• Problem to work on: The line that contains "[0:00.00-0:01.00]" marks the start. Please set it down, with every later line of the data, exactly and without pictures.

** Task input follows **

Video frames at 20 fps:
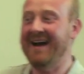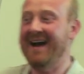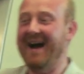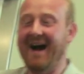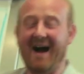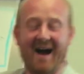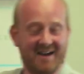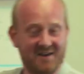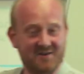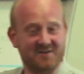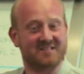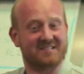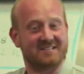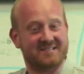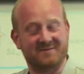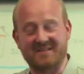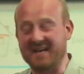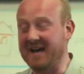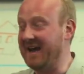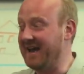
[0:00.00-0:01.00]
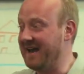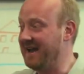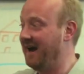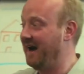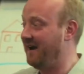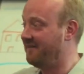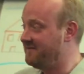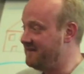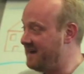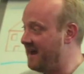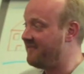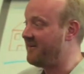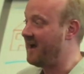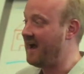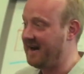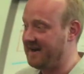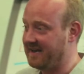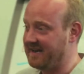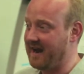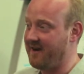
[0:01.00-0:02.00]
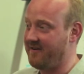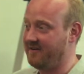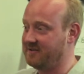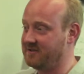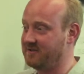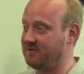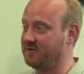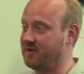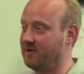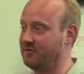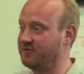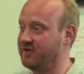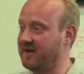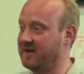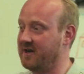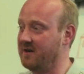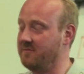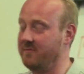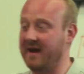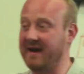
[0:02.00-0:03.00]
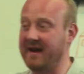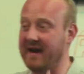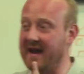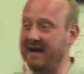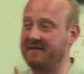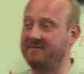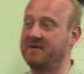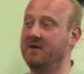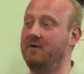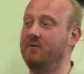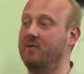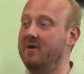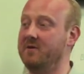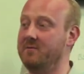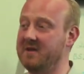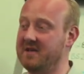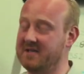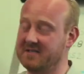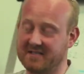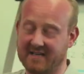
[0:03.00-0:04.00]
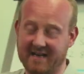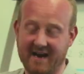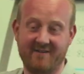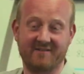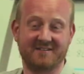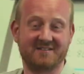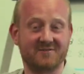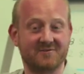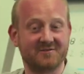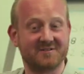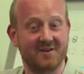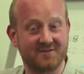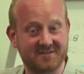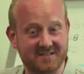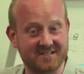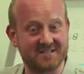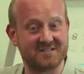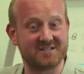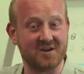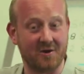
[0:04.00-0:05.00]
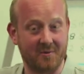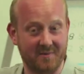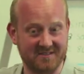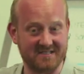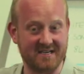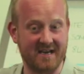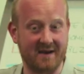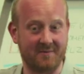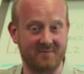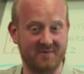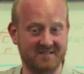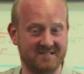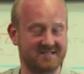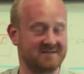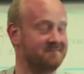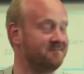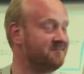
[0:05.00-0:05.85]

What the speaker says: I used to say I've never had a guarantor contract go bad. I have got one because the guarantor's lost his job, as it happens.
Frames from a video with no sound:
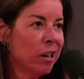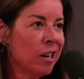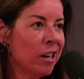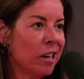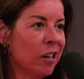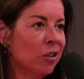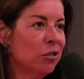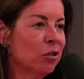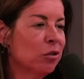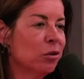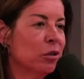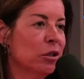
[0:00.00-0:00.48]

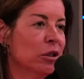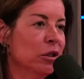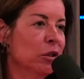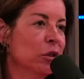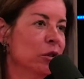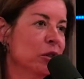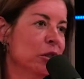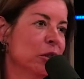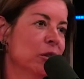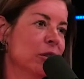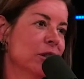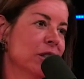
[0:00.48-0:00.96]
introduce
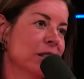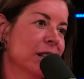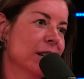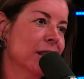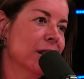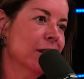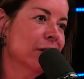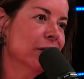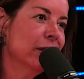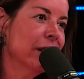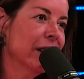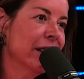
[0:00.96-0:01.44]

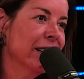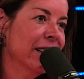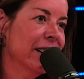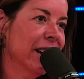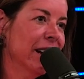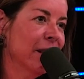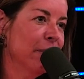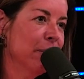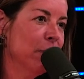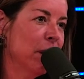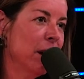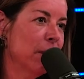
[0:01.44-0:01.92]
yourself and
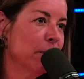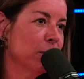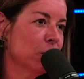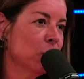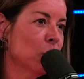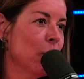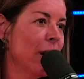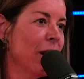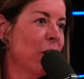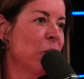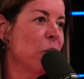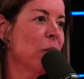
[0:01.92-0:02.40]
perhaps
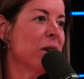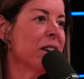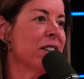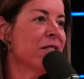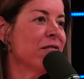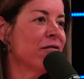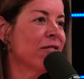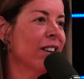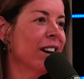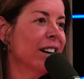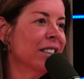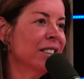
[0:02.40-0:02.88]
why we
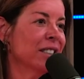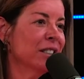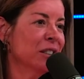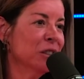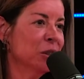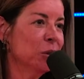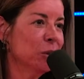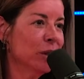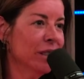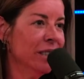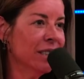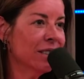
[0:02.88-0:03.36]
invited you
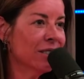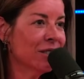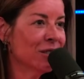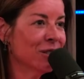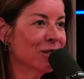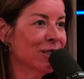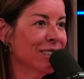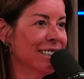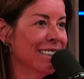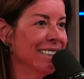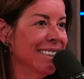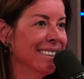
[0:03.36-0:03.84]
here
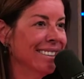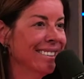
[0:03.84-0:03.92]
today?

** End of Task input **

• Response box:
[0:00.00-0:01.00]
[0:01.00-0:02.00]
[0:02.00-0:03.00]
[0:03.00-0:04.00]
[0:04.00-0:05.00]
[0:05.00-0:05.85]

What the speaker says: I used to say I've never had a guarantor contract go bad. I have got one because the guarantor's lost his job, as it happens.
Frames from a video with no sound:
[0:00.00-0:00.48]

[0:00.48-0:00.96]
introduce
[0:00.96-0:01.44]

[0:01.44-0:01.92]
yourself and
[0:01.92-0:02.40]
perhaps
[0:02.40-0:02.88]
why we
[0:02.88-0:03.36]
invited you
[0:03.36-0:03.84]
here
[0:03.84-0:03.92]
today?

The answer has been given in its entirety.